### Records for this exercise

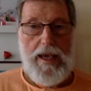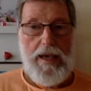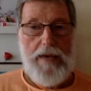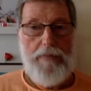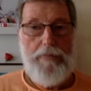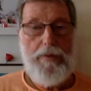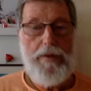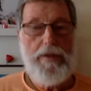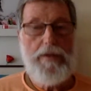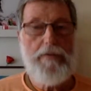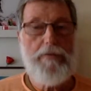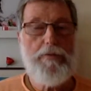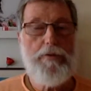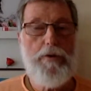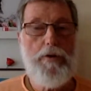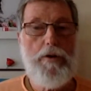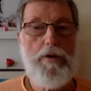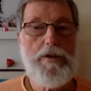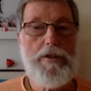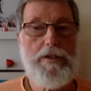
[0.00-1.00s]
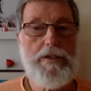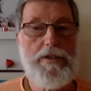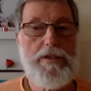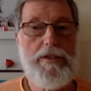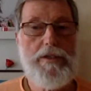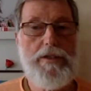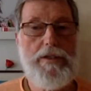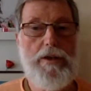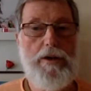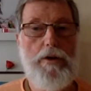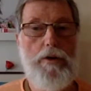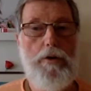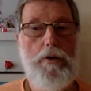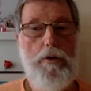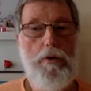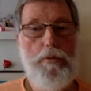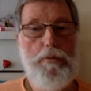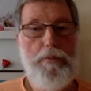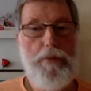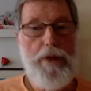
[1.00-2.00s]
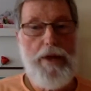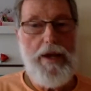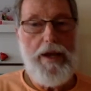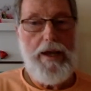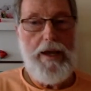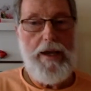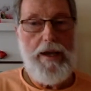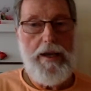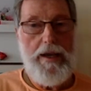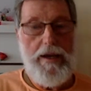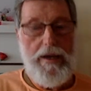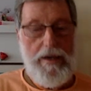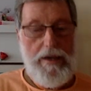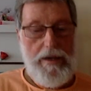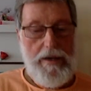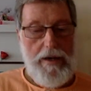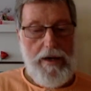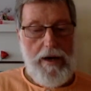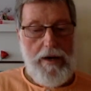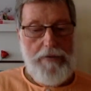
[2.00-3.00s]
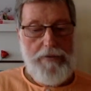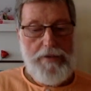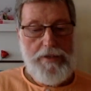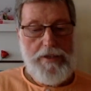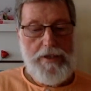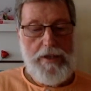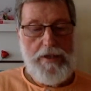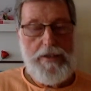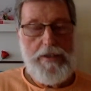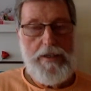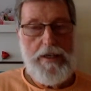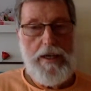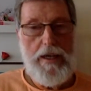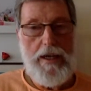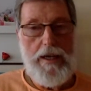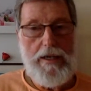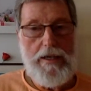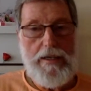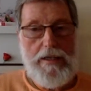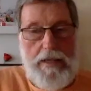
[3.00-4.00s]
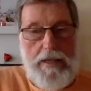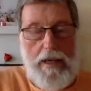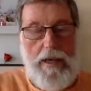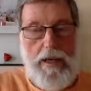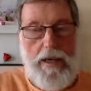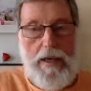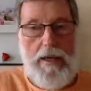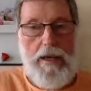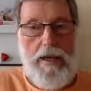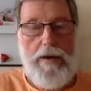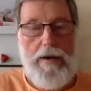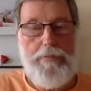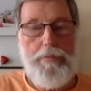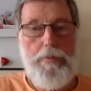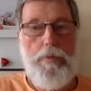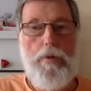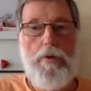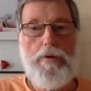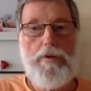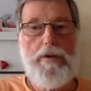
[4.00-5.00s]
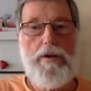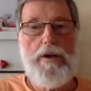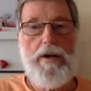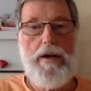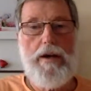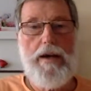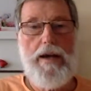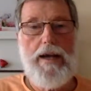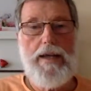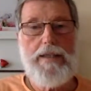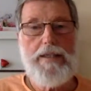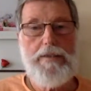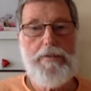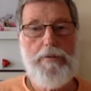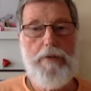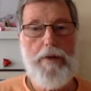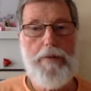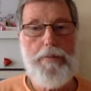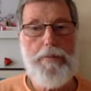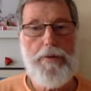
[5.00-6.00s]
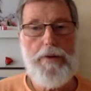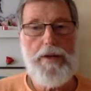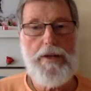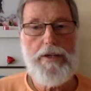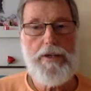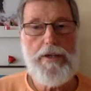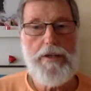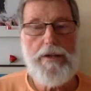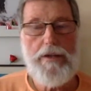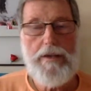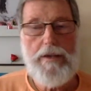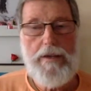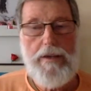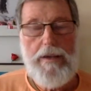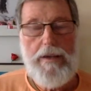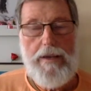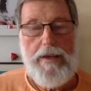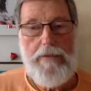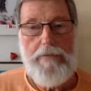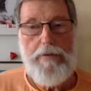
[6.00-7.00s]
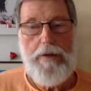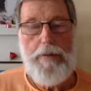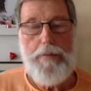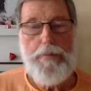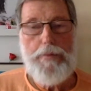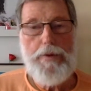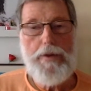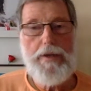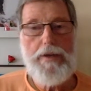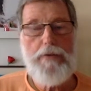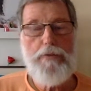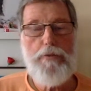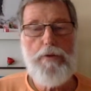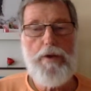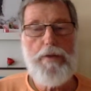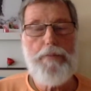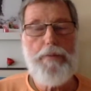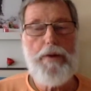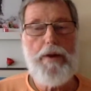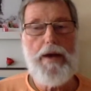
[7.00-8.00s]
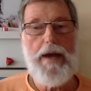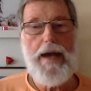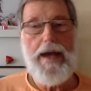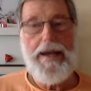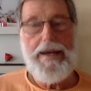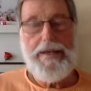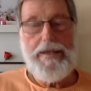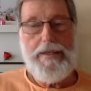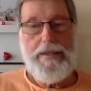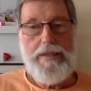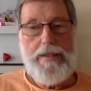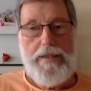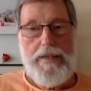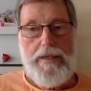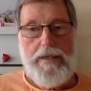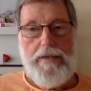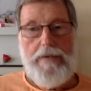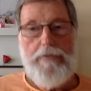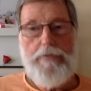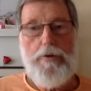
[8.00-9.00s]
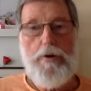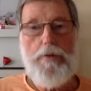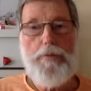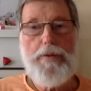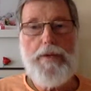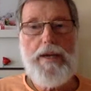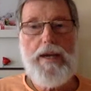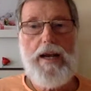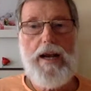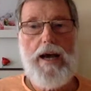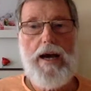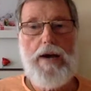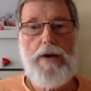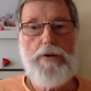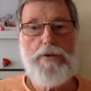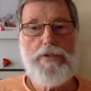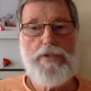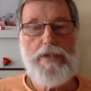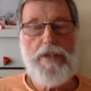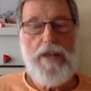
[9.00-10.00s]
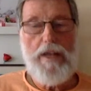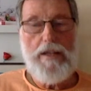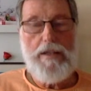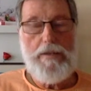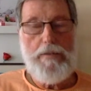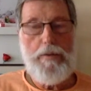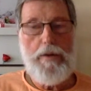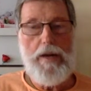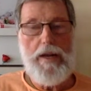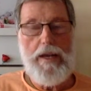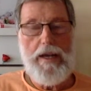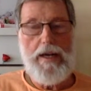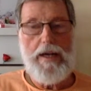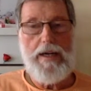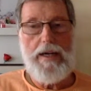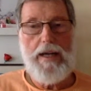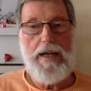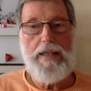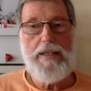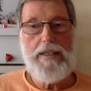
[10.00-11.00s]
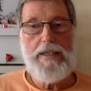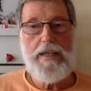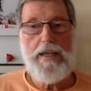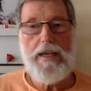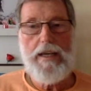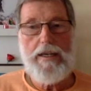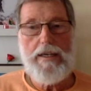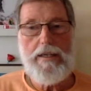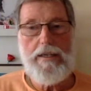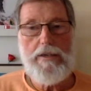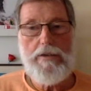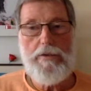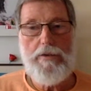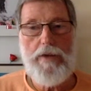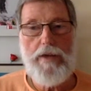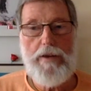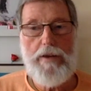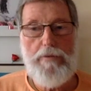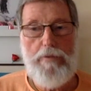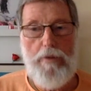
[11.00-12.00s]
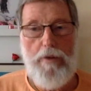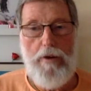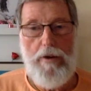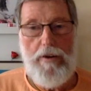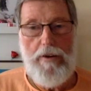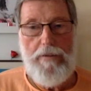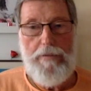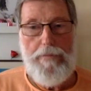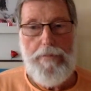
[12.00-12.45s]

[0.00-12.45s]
But of course, the whole play of the sun's heat taking up water as evaporation, evaporated vapor, and forming clouds and ultimately condensing it into rainfall.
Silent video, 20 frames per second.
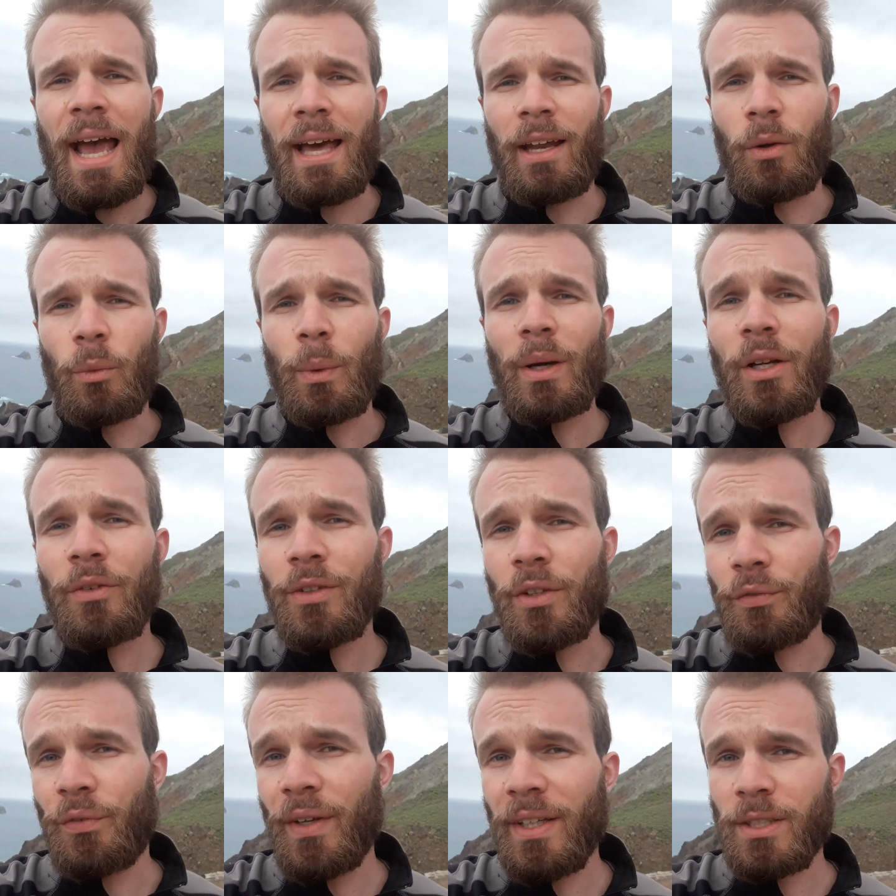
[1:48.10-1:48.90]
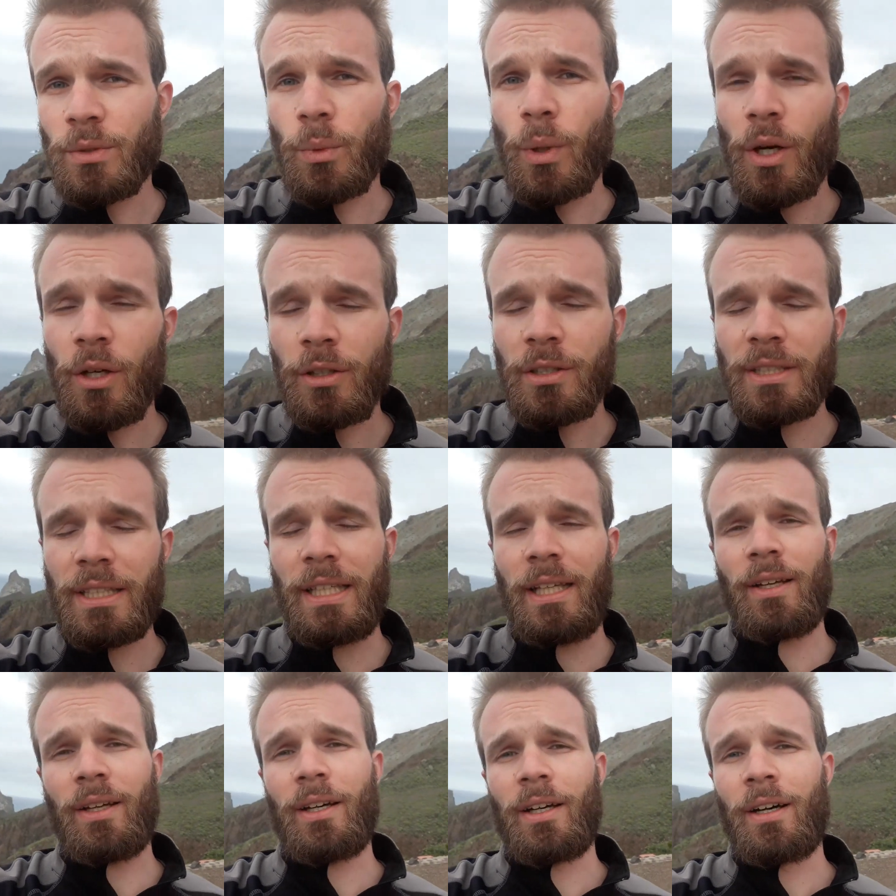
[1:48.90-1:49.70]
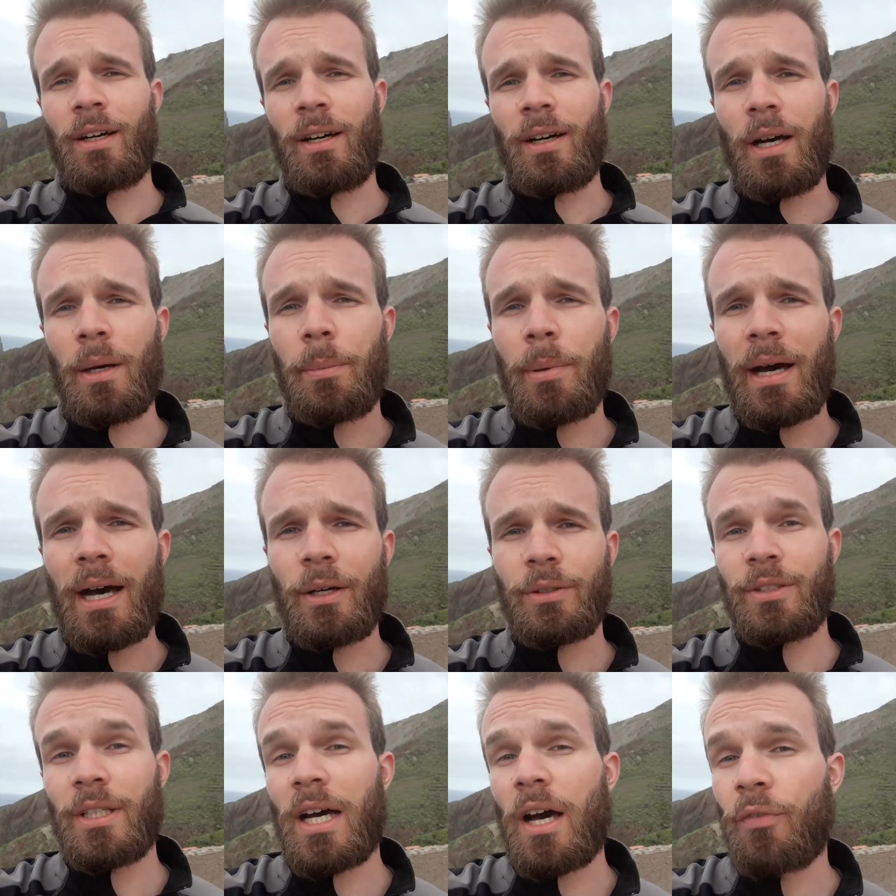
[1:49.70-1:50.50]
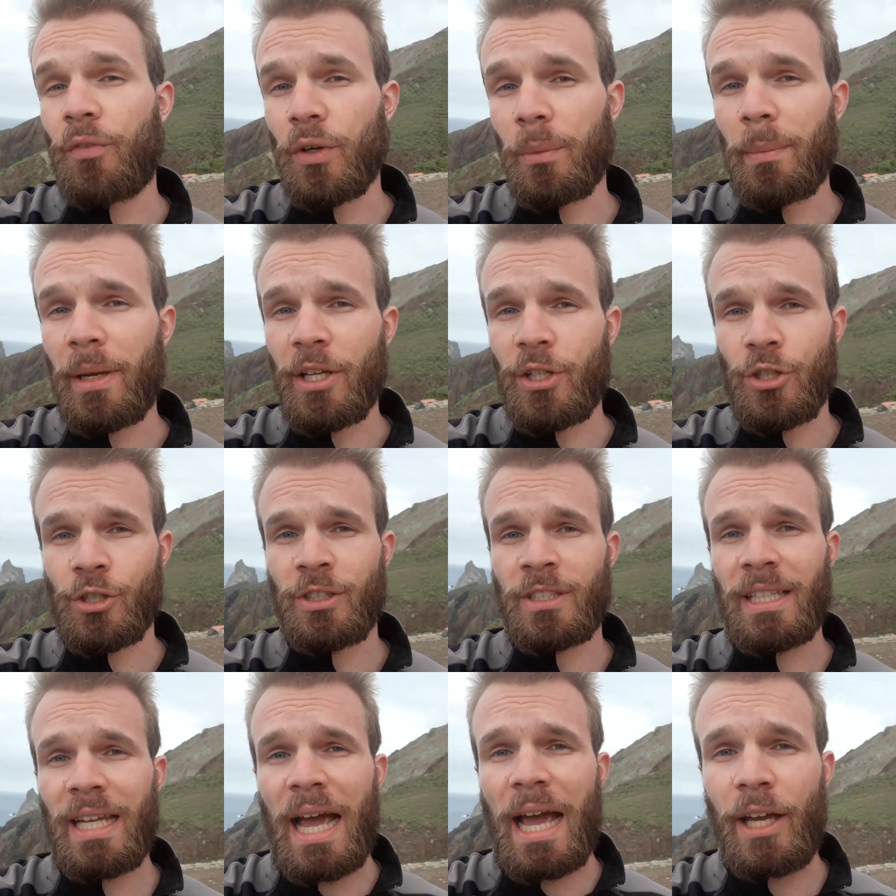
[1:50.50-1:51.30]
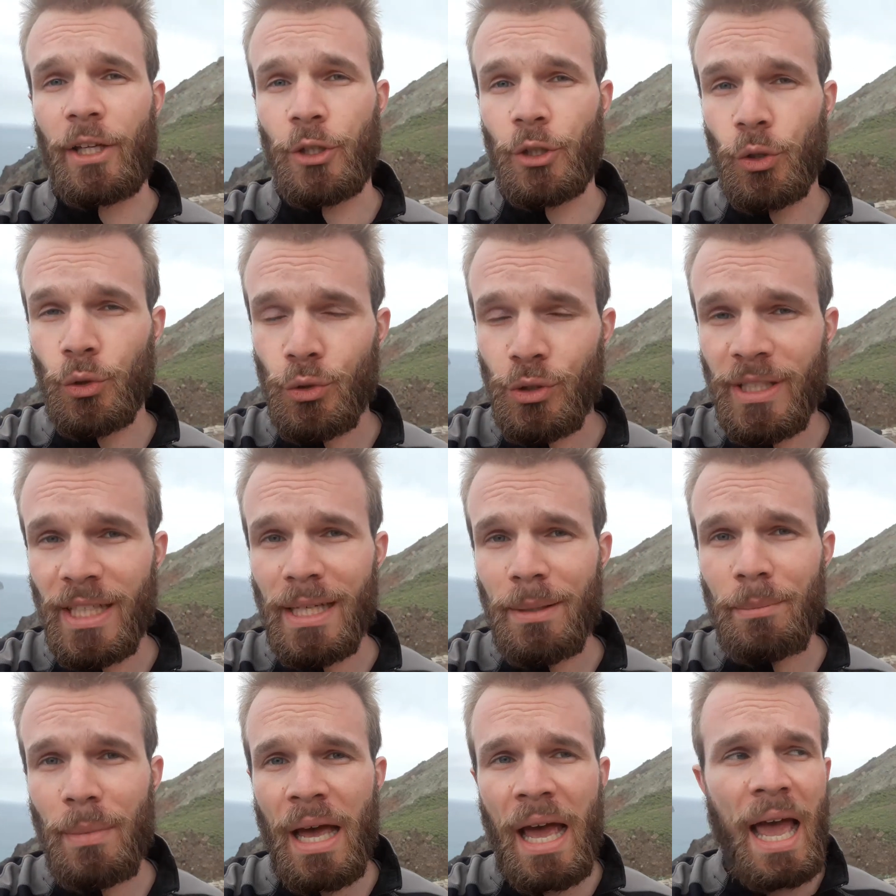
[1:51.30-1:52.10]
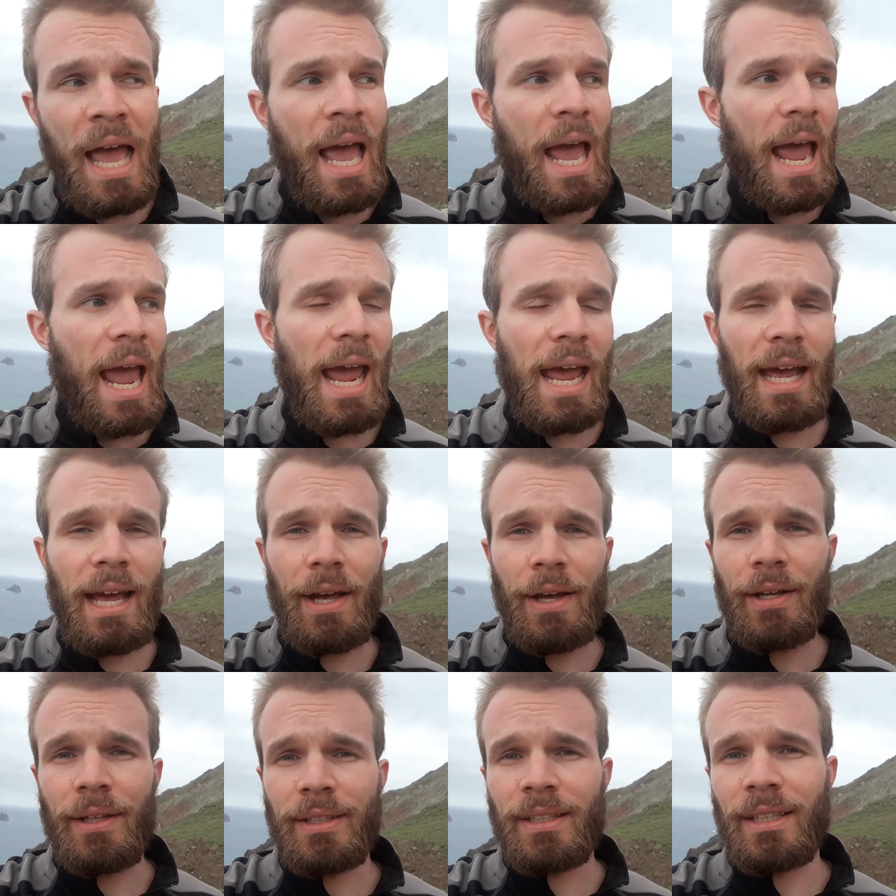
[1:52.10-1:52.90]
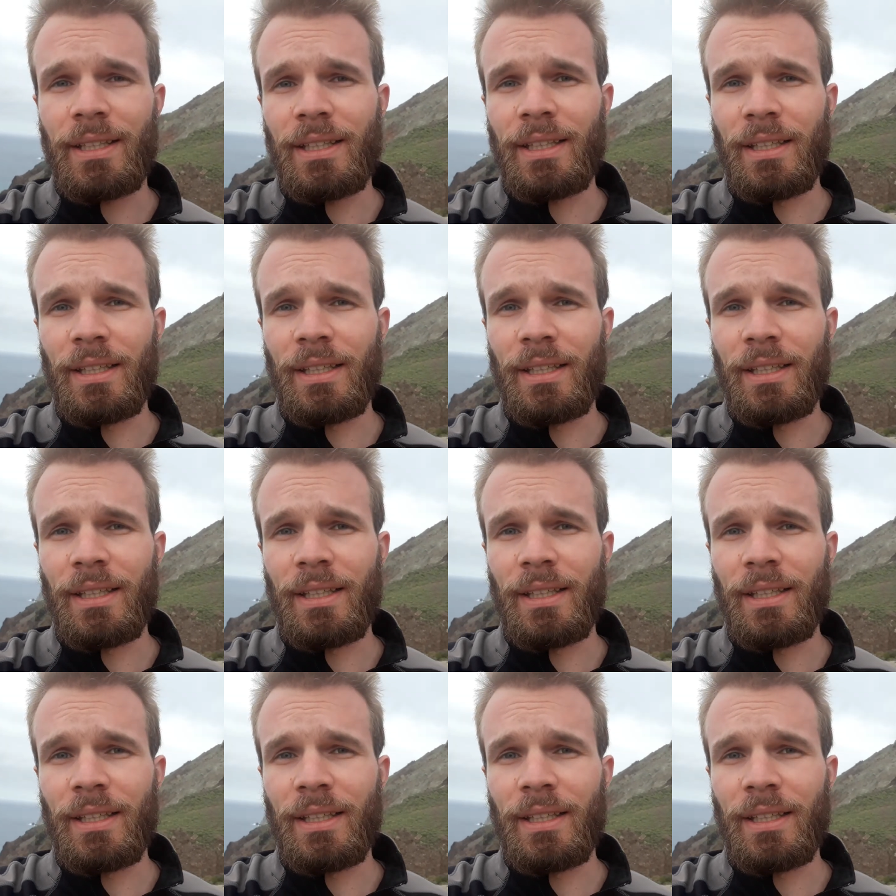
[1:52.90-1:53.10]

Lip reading: and one of the things was about the affirmations, that I use them and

######

# Your objective:
The required result is an exact copy of the lines from the line containing "[8.00-9.00s]" through the end of the entries, with every picture left out.

# Reply to the task:
[8.00-9.00s]
[9.00-10.00s]
[10.00-11.00s]
[11.00-12.00s]
[12.00-12.45s]

[0.00-12.45s]
But of course, the whole play of the sun's heat taking up water as evaporation, evaporated vapor, and forming clouds and ultimately condensing it into rainfall.
Silent video, 20 frames per second.
[1:48.10-1:48.90]
[1:48.90-1:49.70]
[1:49.70-1:50.50]
[1:50.50-1:51.30]
[1:51.30-1:52.10]
[1:52.10-1:52.90]
[1:52.90-1:53.10]

Lip reading: and one of the things was about the affirmations, that I use them and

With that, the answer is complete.